_YOUR GOAL_:
When a line in the data below includes "video", pick it out and copy it.

_PROVIDED RECORDS_:
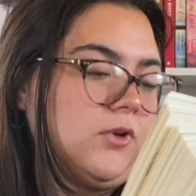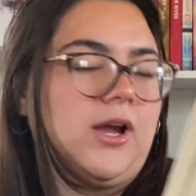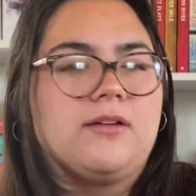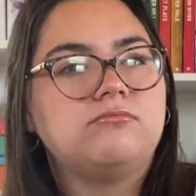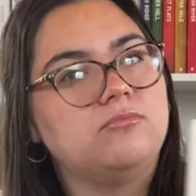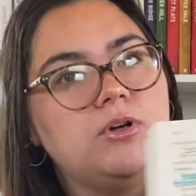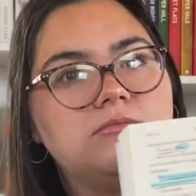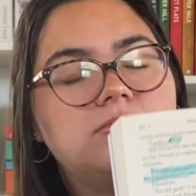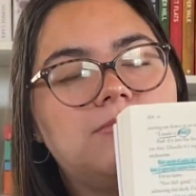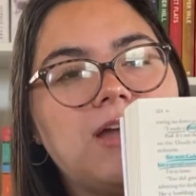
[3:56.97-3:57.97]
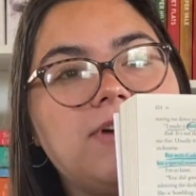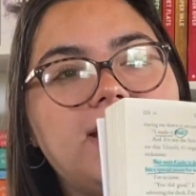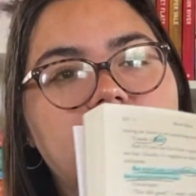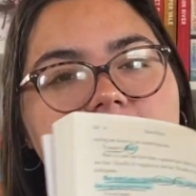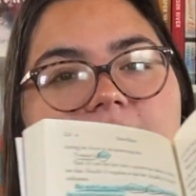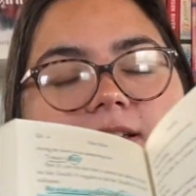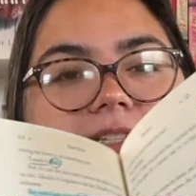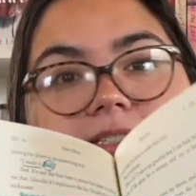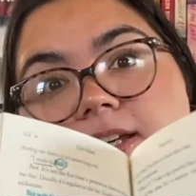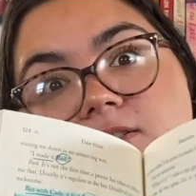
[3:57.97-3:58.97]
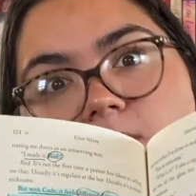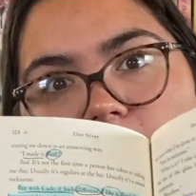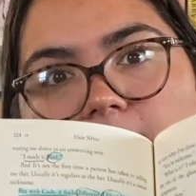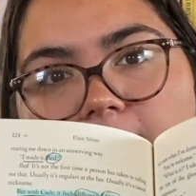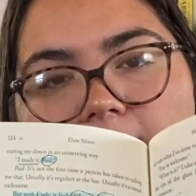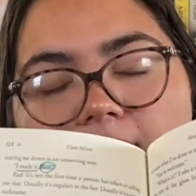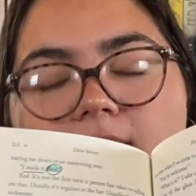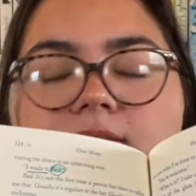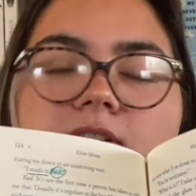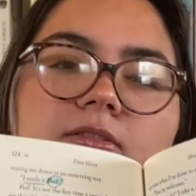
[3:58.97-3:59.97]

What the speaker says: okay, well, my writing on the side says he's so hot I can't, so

--

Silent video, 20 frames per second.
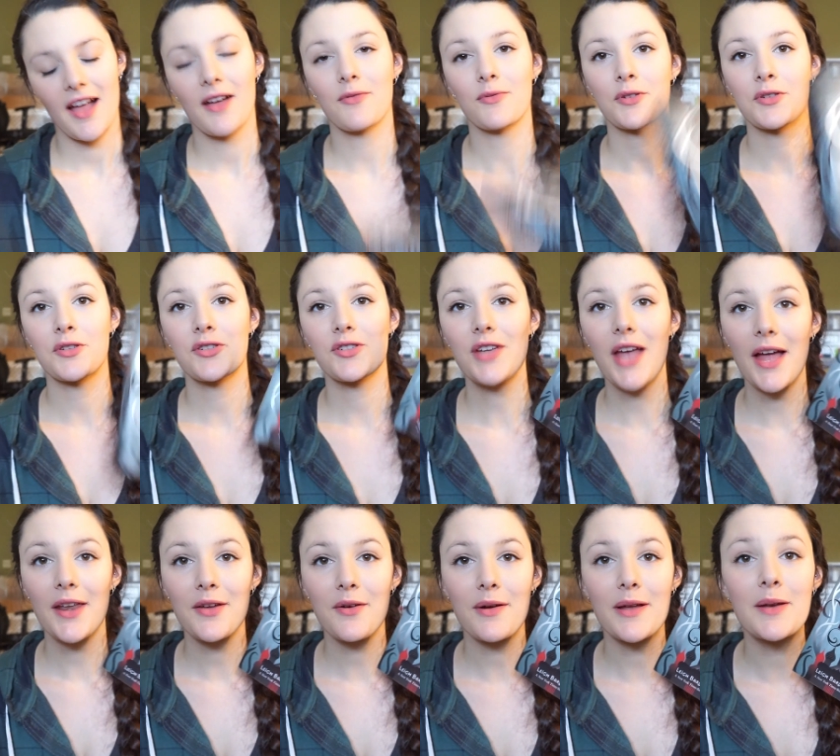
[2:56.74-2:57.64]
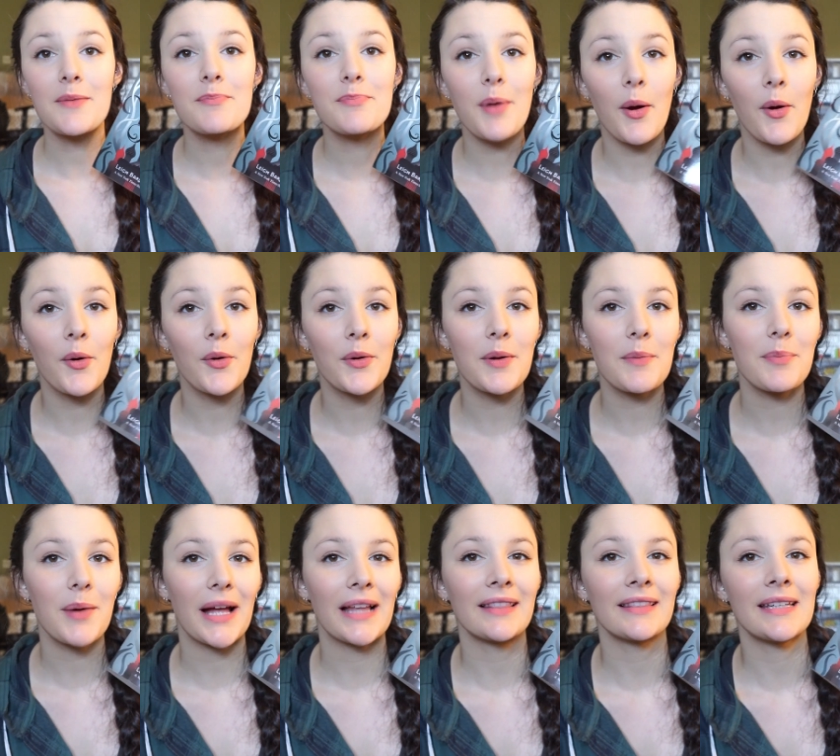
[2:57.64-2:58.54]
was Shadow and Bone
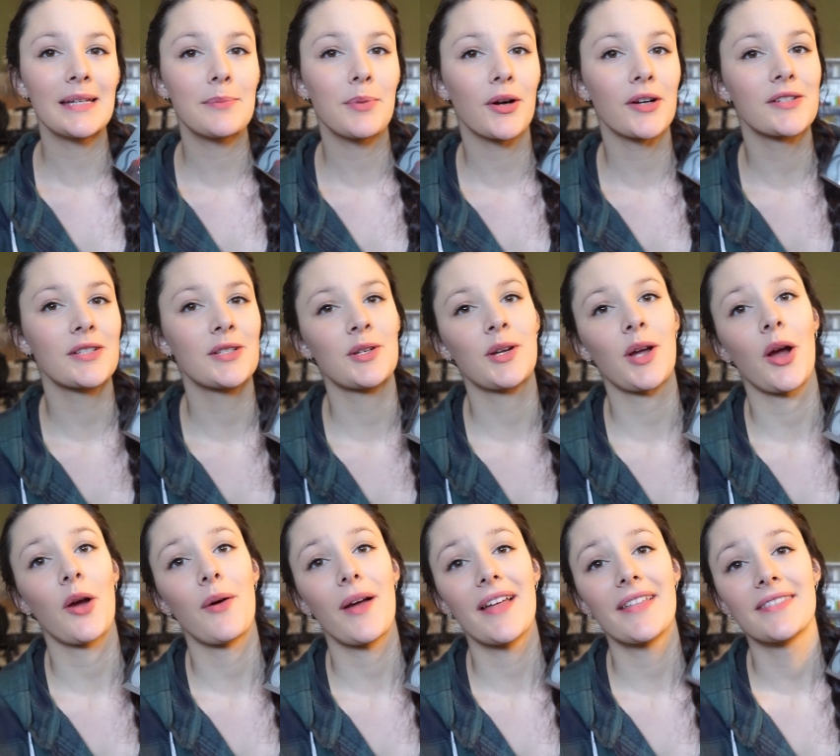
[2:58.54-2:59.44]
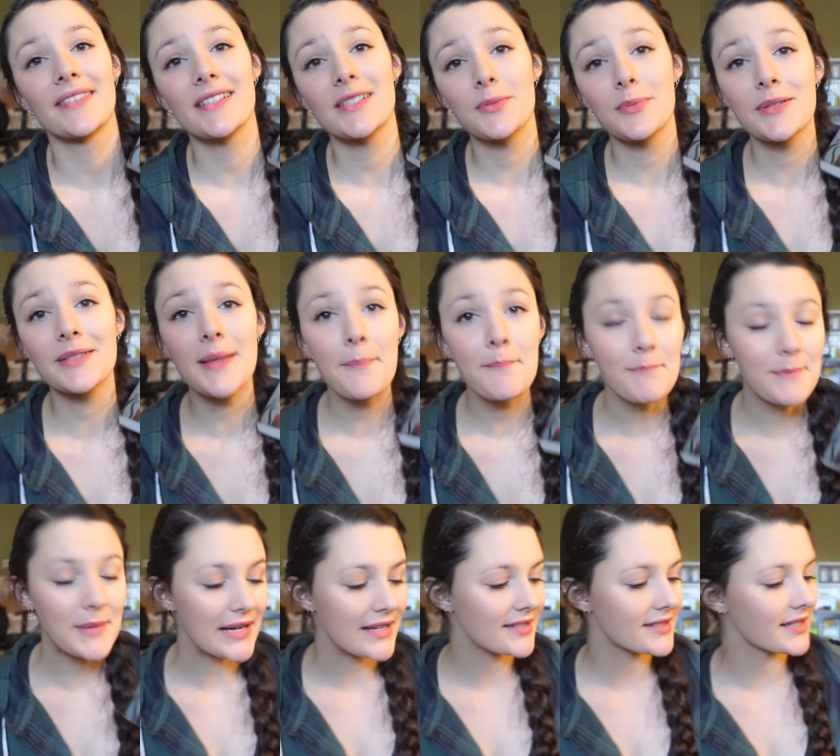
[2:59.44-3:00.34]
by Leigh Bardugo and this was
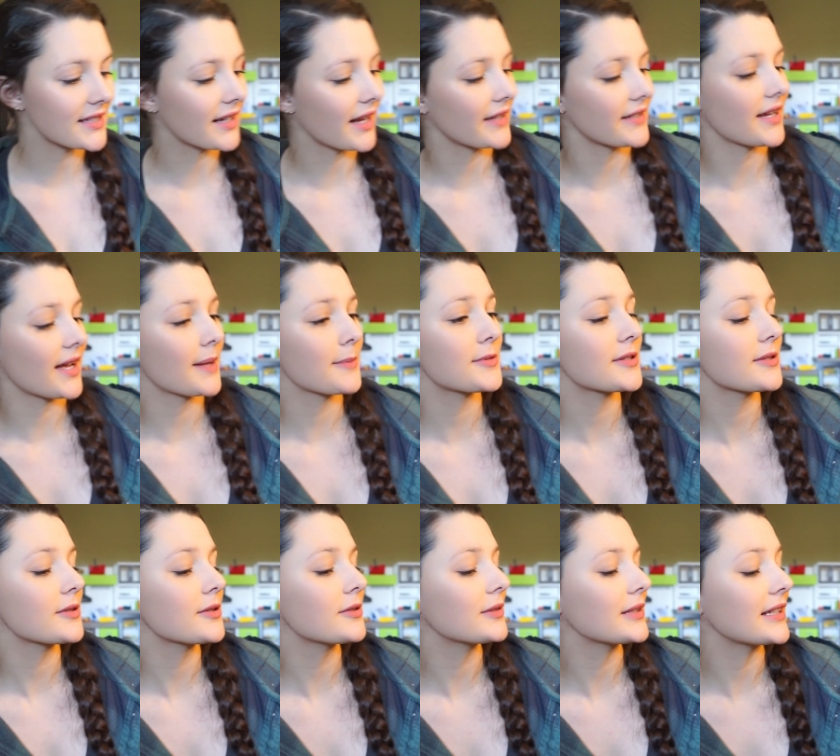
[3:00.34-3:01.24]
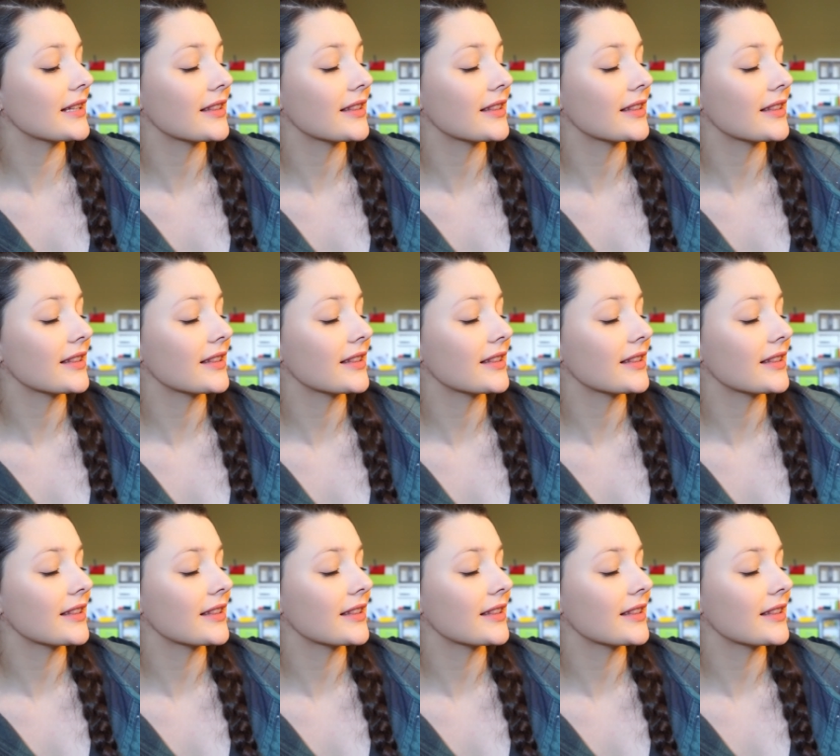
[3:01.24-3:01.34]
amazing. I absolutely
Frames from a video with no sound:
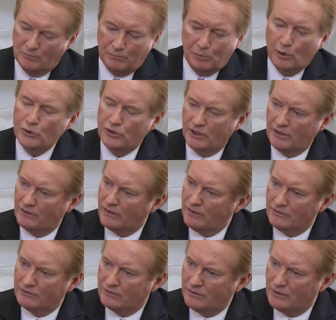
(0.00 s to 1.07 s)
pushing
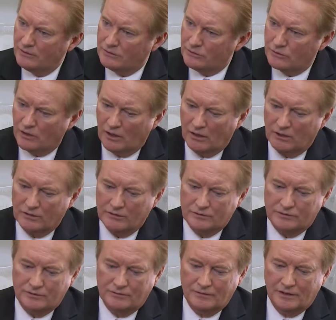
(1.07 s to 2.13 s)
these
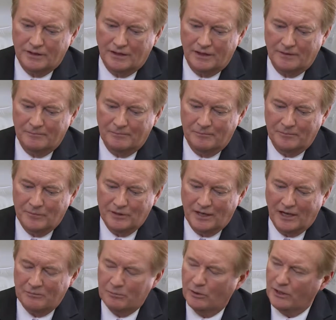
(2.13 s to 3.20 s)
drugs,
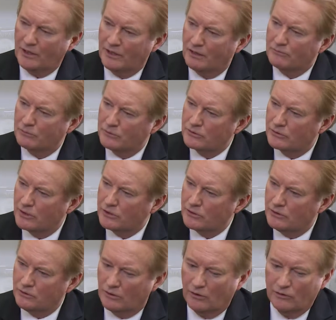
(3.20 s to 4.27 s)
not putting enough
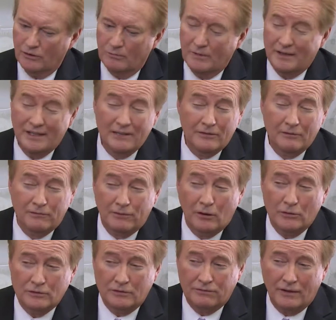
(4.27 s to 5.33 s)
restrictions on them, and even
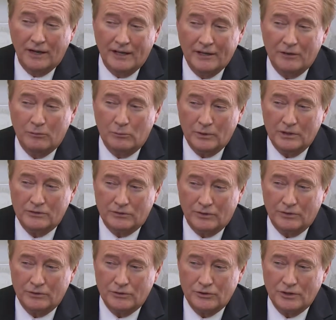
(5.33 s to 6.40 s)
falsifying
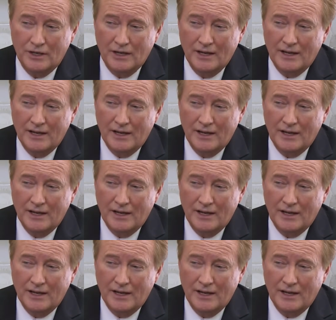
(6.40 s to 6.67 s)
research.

_RESULT BELOW_:
Silent video, 20 frames per second.
Frames from a video with no sound:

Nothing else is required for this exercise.